L’article 700 du code de procédure civile prévoit que le juge condamne la partie tenue aux dépens, ou à défaut la partie qui succombe, à payer à l’autre partie la somme qu’il détermine au titre des frais exposés et non compris dans les dépens et qu’il tient compte de l’équité ou de la situation économique de la partie condamnée.

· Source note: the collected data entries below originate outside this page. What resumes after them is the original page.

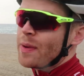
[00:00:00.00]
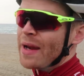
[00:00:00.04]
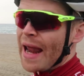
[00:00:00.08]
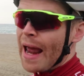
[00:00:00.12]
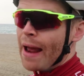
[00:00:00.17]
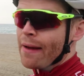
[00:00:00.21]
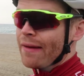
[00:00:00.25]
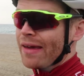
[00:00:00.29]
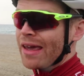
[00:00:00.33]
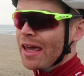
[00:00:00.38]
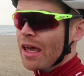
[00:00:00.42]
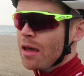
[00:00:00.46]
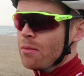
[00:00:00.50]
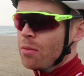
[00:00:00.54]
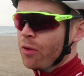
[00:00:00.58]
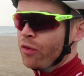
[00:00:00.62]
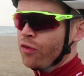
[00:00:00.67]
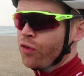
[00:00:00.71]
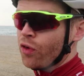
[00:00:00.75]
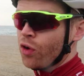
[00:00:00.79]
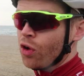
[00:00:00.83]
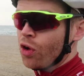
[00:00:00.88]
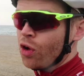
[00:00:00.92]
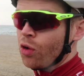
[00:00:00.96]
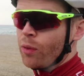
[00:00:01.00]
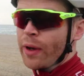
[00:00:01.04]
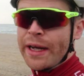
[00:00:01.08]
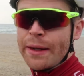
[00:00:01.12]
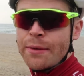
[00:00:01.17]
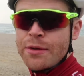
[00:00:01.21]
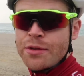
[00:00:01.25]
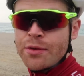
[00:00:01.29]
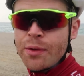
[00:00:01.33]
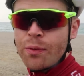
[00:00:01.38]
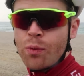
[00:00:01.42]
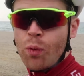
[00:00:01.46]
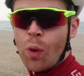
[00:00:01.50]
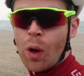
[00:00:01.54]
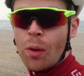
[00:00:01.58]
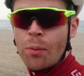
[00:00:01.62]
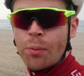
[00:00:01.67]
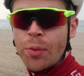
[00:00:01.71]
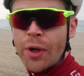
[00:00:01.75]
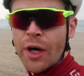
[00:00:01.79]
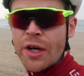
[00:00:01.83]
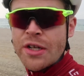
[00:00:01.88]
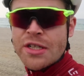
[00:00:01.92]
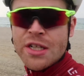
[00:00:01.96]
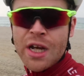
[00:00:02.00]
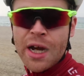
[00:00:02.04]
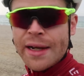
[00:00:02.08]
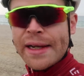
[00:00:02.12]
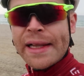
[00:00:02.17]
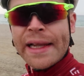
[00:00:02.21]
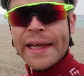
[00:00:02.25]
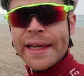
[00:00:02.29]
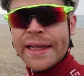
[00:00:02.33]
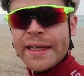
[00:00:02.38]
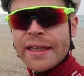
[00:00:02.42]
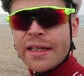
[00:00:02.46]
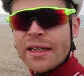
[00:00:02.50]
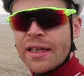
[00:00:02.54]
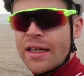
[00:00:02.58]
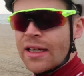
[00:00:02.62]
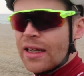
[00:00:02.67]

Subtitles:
been out here before when he was with One Pro Cycling,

En l’espèce, il n’y a pas lieu de faire application des dispositions de l’article 700 du code de procédure civile.
PAR CES MOTIFS
Le juge des contentieux de la protection, statuant après débats publics, par jugement mis à disposition au greffe,
DÉCLARE la SA QUEVILLY HABITAT recevable en sa demande en résiliation de bail ;
CONSTATE l’acquisition de la clause résolutoire figurant au bail du 14 septembre 2020 concernant le logement situé 19 place Mendès France à PETIT COURONNE (76650), donné en location à M. [D] [Z] [Y] et Mme [H] [Z] [Y] et la résiliation de plein droit dudit bail à la date du 26 juin 2025 ;
DIT que Mme [H] [Z] [Y] est occupante sans droit ni titre à compter de cette date ;
DIT n’y avoir lieu à suspendre les effets de la clause résolutoire ;
ORDONNE, en conséquence, à Mme [H] [Z] [Y] de libérer de sa personne, de ses biens ainsi que de tout occupant de son chef les lieux situés 19 place Mendès France à PETIT COURONNE (76650) ainsi que, le cas échéant, tous les lieux loués accessoirement au logement, dans un délai de huit jours à compter de la signification de la présente décision ;
DIT qu’à défaut pour Mme [H] [Z] [Y] d’avoir volontairement libéré les lieux dans ce délai, la SA QUEVILLY HABITAT pourra, deux mois après un commandement de quitter les lieux, faire procéder à son expulsion ainsi qu’à celle de toute personne introduite de son chef, y compris le cas échéant avec le concours de la force publique et d’un serrurier ;
AUTORISE la séquestration des biens et objets mobiliers se trouvant éventuellement dans les lieux lors de l’expulsion, soit sur place, soit dans un garde-meubles du choix des requérants, aux frais et risques de qui il en appartiendra ;
CONDAMNE Mme [H] [Z] [Y], solidairement avec M. [D] [Z] [Y] jusqu’à la retranscription du divorce en marge des actes d’État civil, au paiement d’une indemnité d’occupation mensuelle égale au loyer et charges qui auraient été dus en cas de poursuite du bail, soit 525,25 euros ;
DIT que cette indemnité d’occupation, qui se substitue au loyer dès le 26 juin 2025, est payable et révisable dans les mêmes conditions que l’étaient le loyer et les charges jusqu’à libération effective des lieux et remise des clés au bailleur ou à son mandataire ;
CONDAMNE solidairement M. [D] [Z] [Y] et Mme [H] [Z] [Y] à payer à la SA QUEVILLY HABITAT la somme de 5 488,61 euros avec intérêts au taux légal à compter du 25 avril 2025 sur la somme de 2 518,05 euros et à compter de la signification de la présente décision pour le surplus ;
DIT n’y avoir lieu à accorder des délais de paiement ;
CONDAMNE in solidum M. [D] [Z] [Y] et Mme [H] [Z] [Y] aux dépens qui comprendront notamment le coût du commandement de payer du 25 avril 2025, de sa dénonciation à la CCAPEX, de la signification des assignations des 7 et 9 juillet 2025 et celui de la dénonciation des assignations en expulsion au représentant de l’État ;
DIT n’y avoir lieu à faire application des dispositions de l’article 700 du code de procédure civile ;
RAPPELLE que la présente décision est assortie de l’exécution provisoire de droit.